> ASSIGNMENT:
Down to the last line, set down the material below exactly; skip the pictures.

> EXTRACTED DATA:
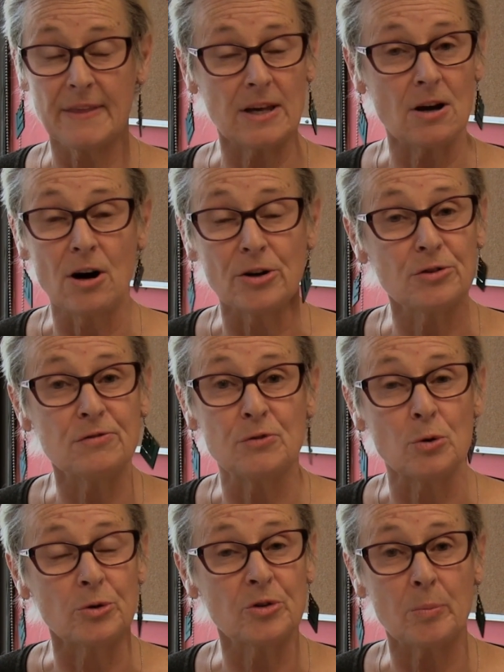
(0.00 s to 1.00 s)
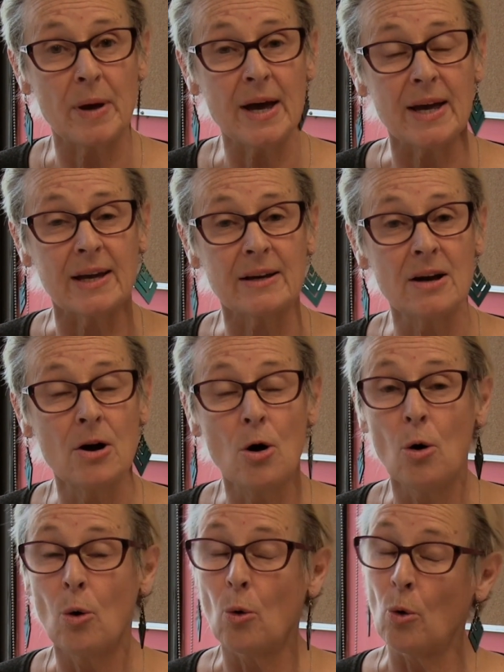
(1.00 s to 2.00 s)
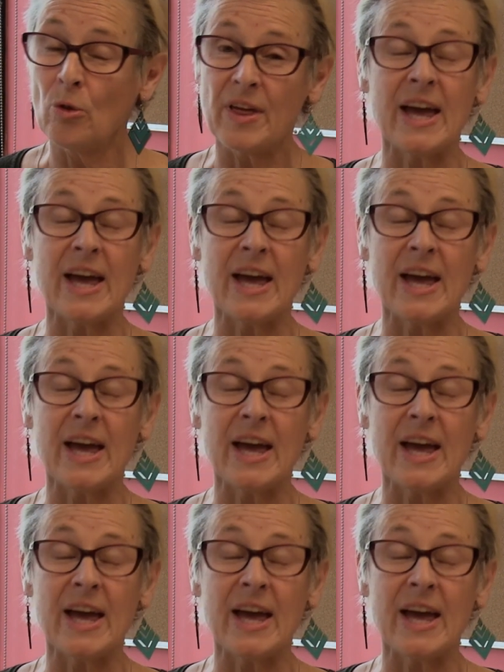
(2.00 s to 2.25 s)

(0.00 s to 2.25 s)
They can't afford to pay, or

> SOLVED EXERCISE:
(0.00 s to 1.00 s)
(1.00 s to 2.00 s)
(2.00 s to 2.25 s)

(0.00 s to 2.25 s)
They can't afford to pay, or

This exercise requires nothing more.